Destroying "only" your home directory (was Re: Newbie question on permissions)

Sun Apr 2 20:00:08 UTC 2006

On Sunday 02 April 2006 05:07, Matthew R. Dempsky wrote:
> On Sat, Apr 01, 2006 at 06:40:00PM -0600, Michael V. De Palatis 

> Sorry, maybe my point wasn't clear: I don't think privelege
> separation is a bad thing, just that simply separating root from
> users doesn't go anywhere near far enough, and that users aren't
> given enough access to further privelege separation.

The problem with that idea is that it's extremely hard to implement in 
a concise, easy to use manner. *nix permissions were designed so that 
multiple user could share resources without clobbering each other's 
stuff - so you can do anything you like with files you own.

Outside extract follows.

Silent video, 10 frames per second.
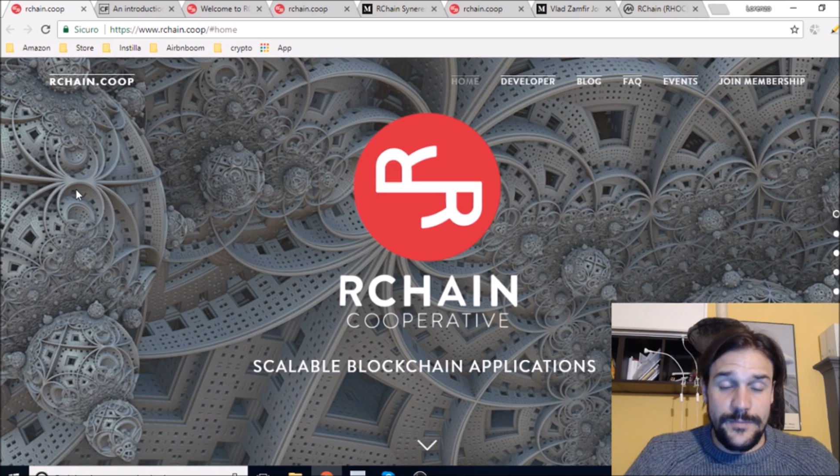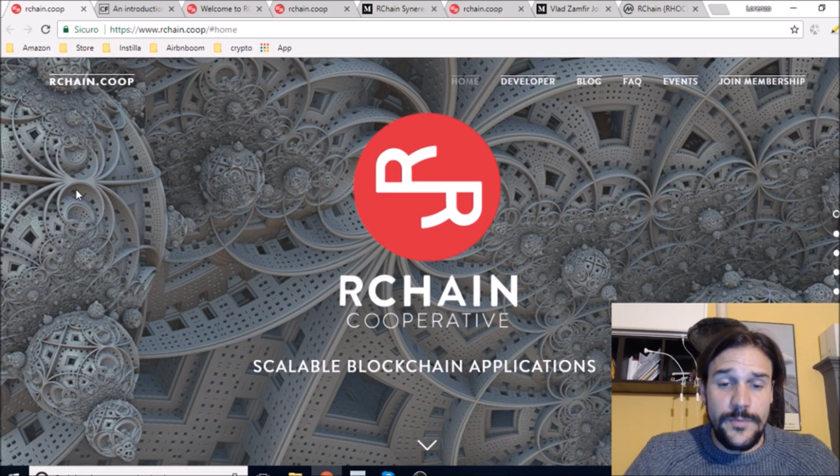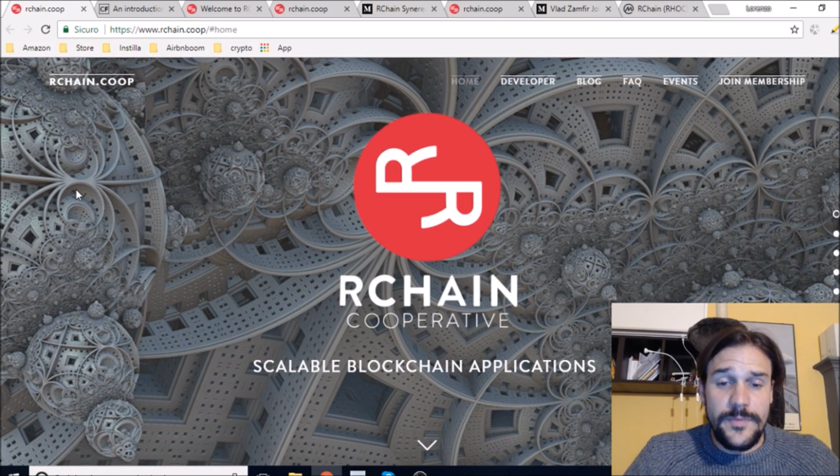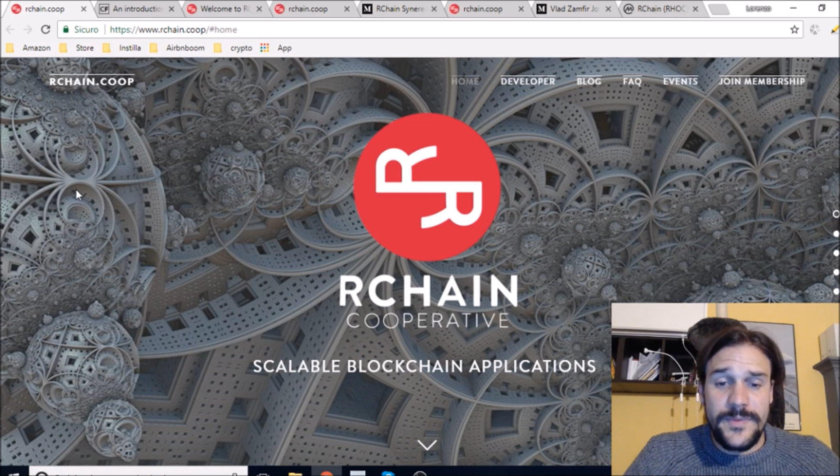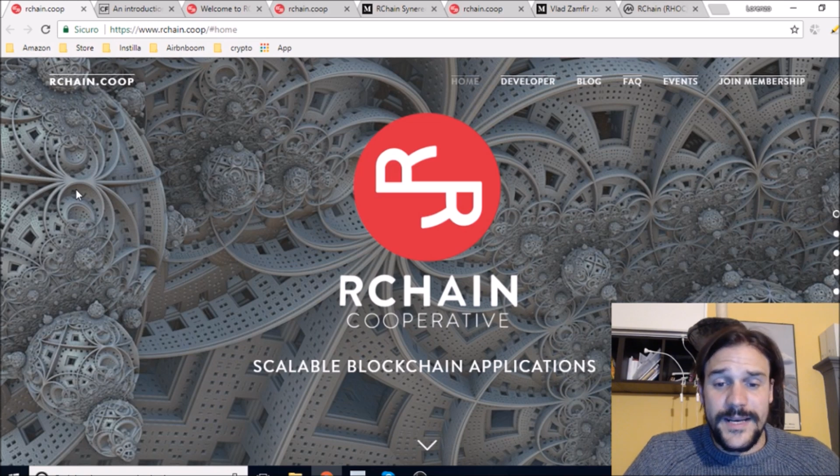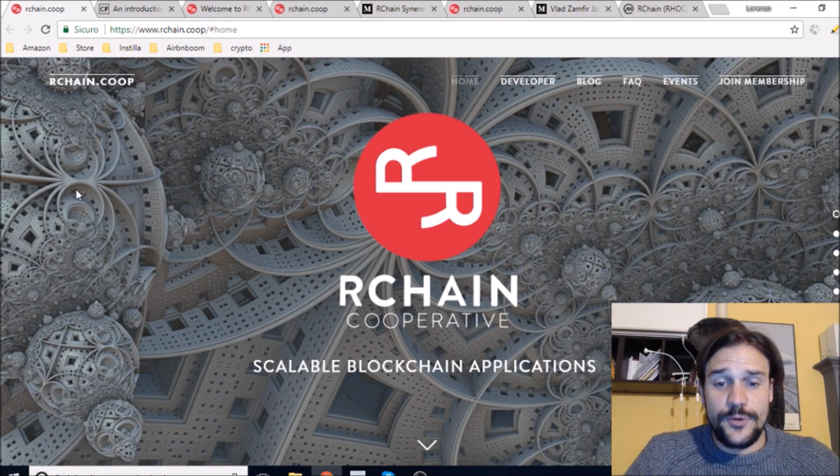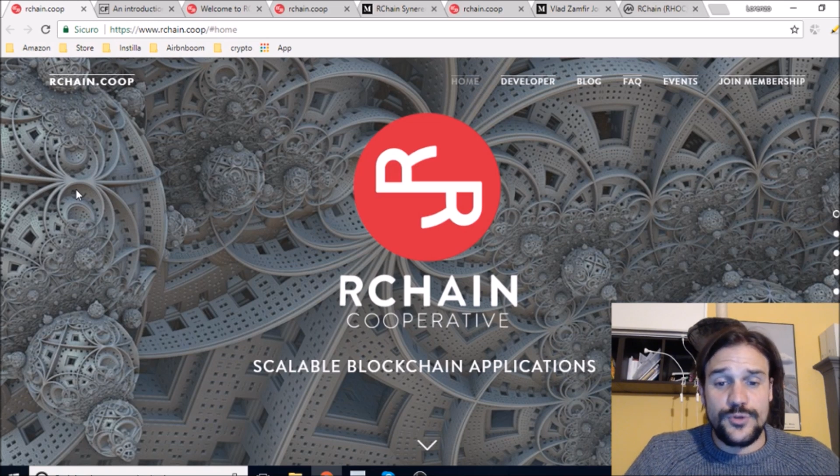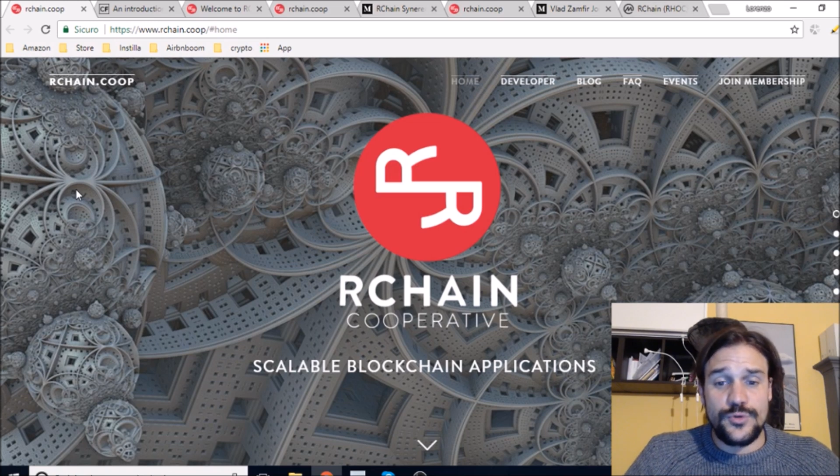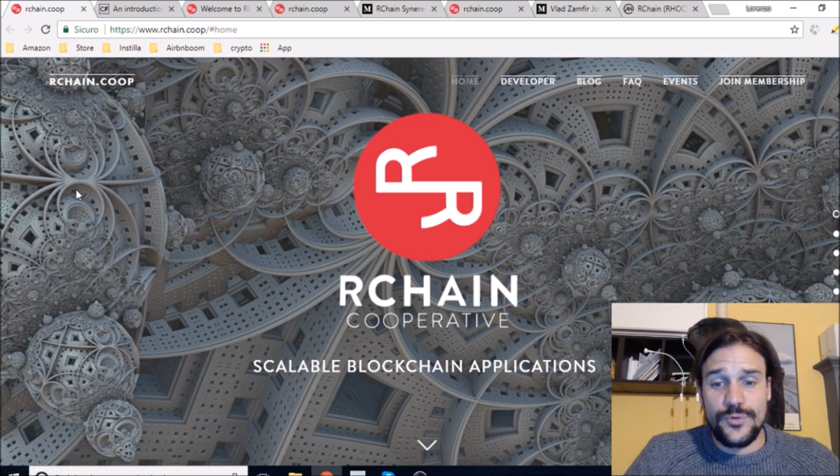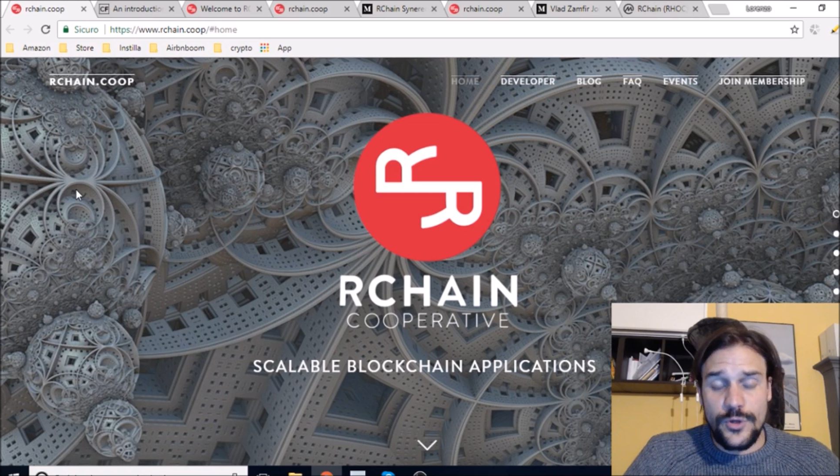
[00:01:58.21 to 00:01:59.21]
proprio perché
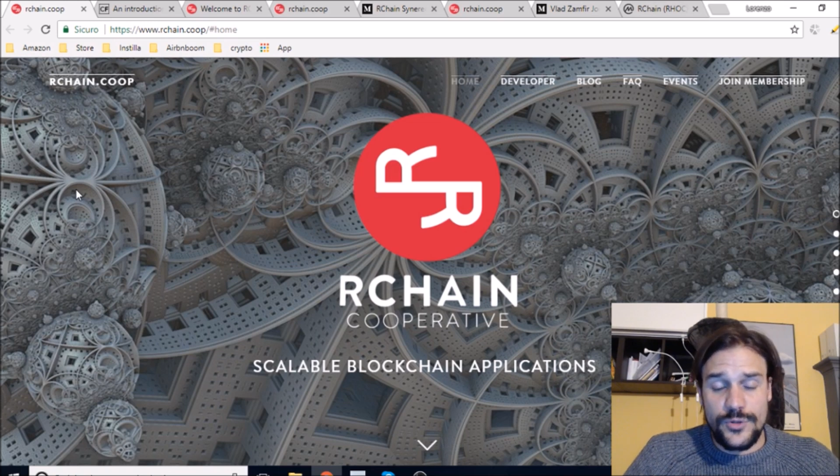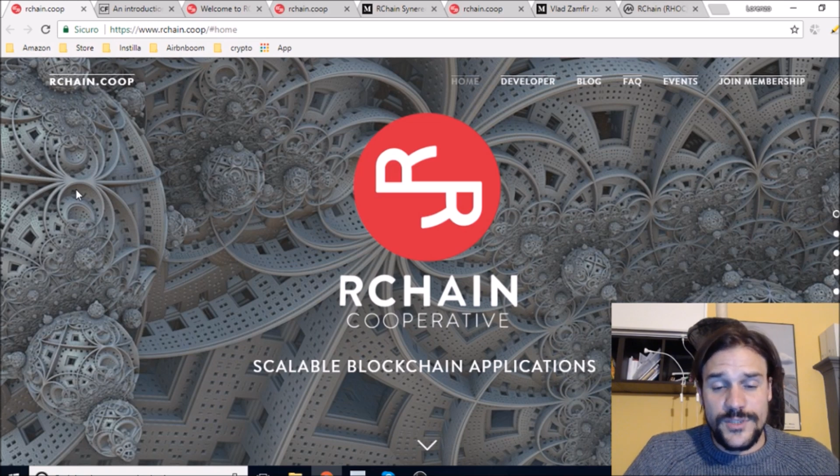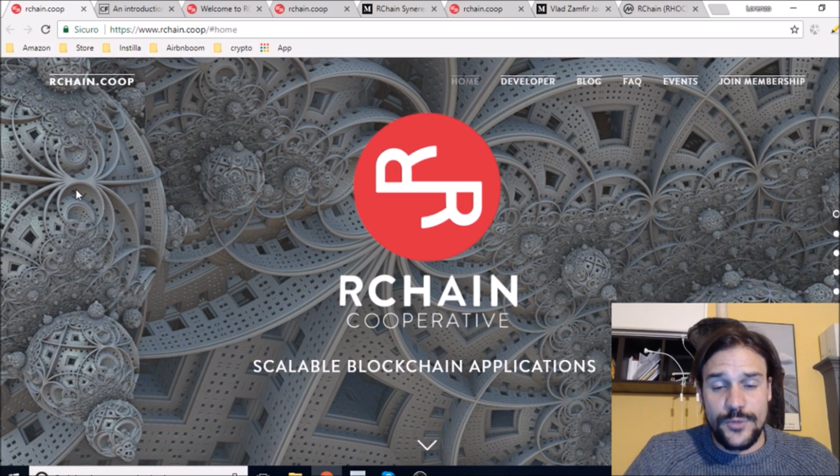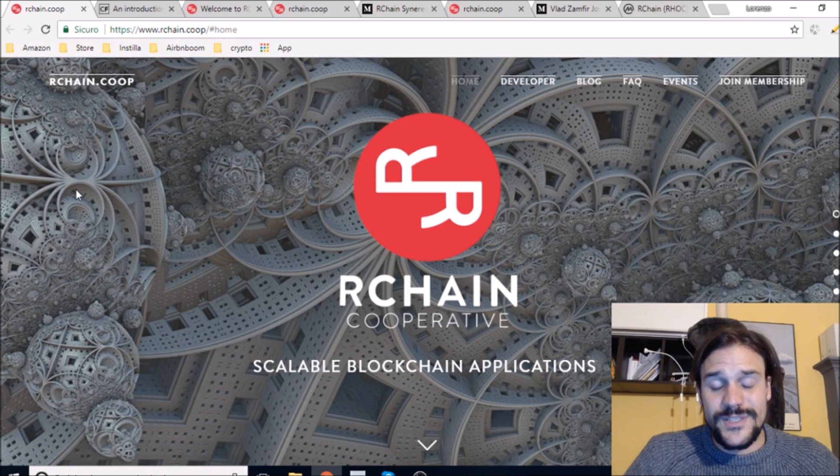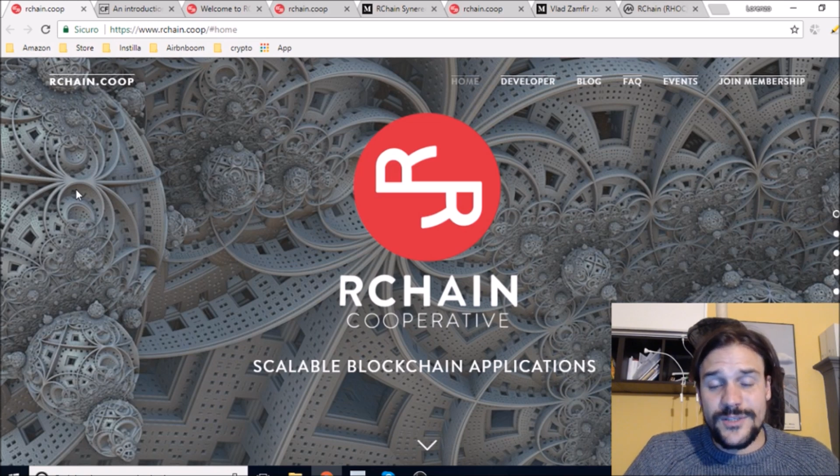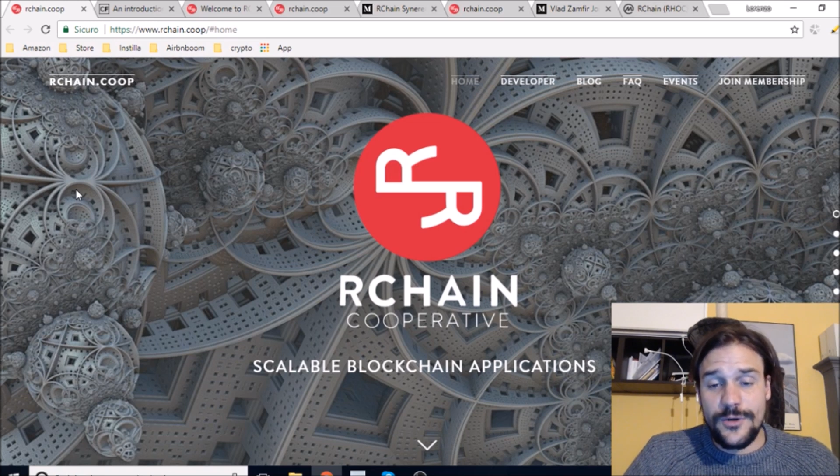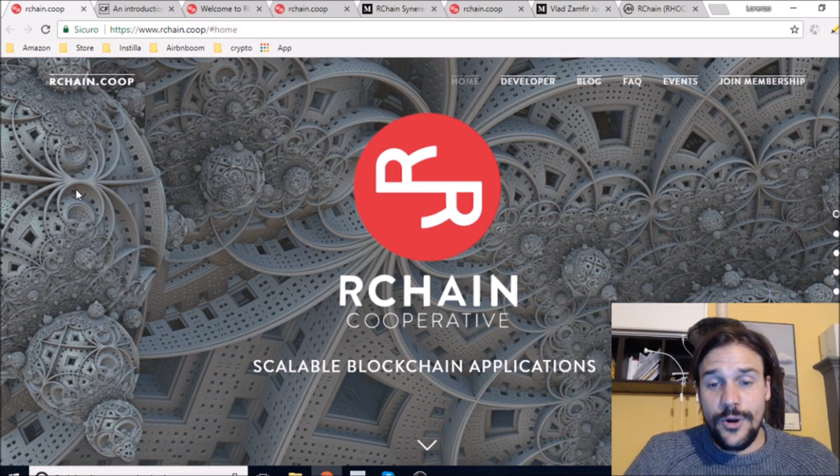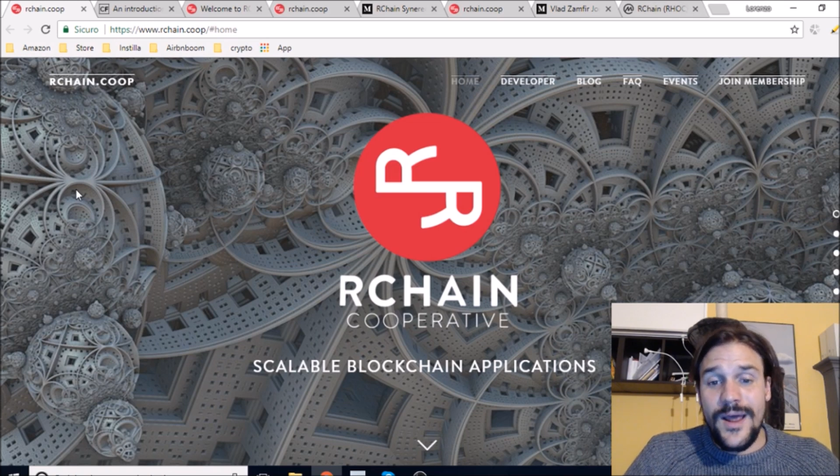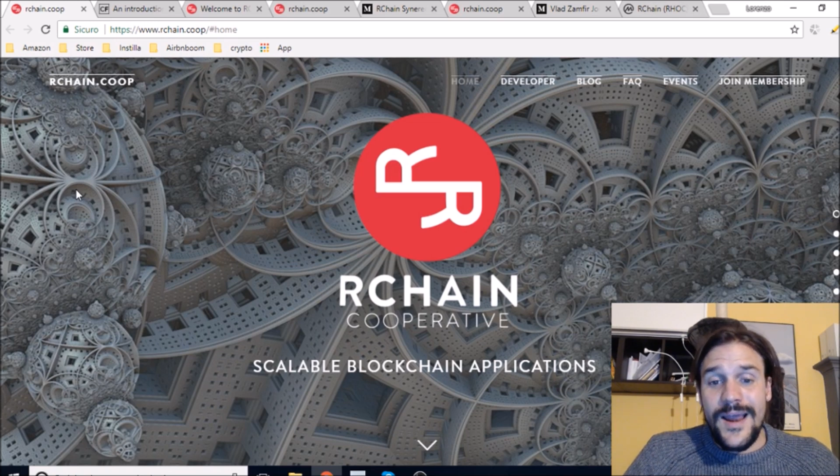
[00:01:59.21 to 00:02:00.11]
costru- costituiscono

Sure, 
it's inconvenient sometimes, but consider the effects of the 
alternatives below

> On the servers I administer, almost every service runs as its own
> dedicated user with the bare minimum necessary permissions.
>
> However, it's not practical to do similarly  as a regular user on
> my laptop, for example, how do I run mplayer such that I can safely
> watch any movie I download online?  There have been exploits in
> mplayer before[1], who's to say they won't happen again?
>
> [1] http://tigger.uic.edu/~jlongs2/holes/mplayer.txt

You could build a system that allows mplayer direct access to the 
video hardware but not everything else. Two ways present themselves:

1. Increase the program's priviliedges. This is basically an expansion 
of setuid/setgid with fine grained control.
2. Increase the priviledge of the user the program runs as. This is 
the entire idea behind the Windows model.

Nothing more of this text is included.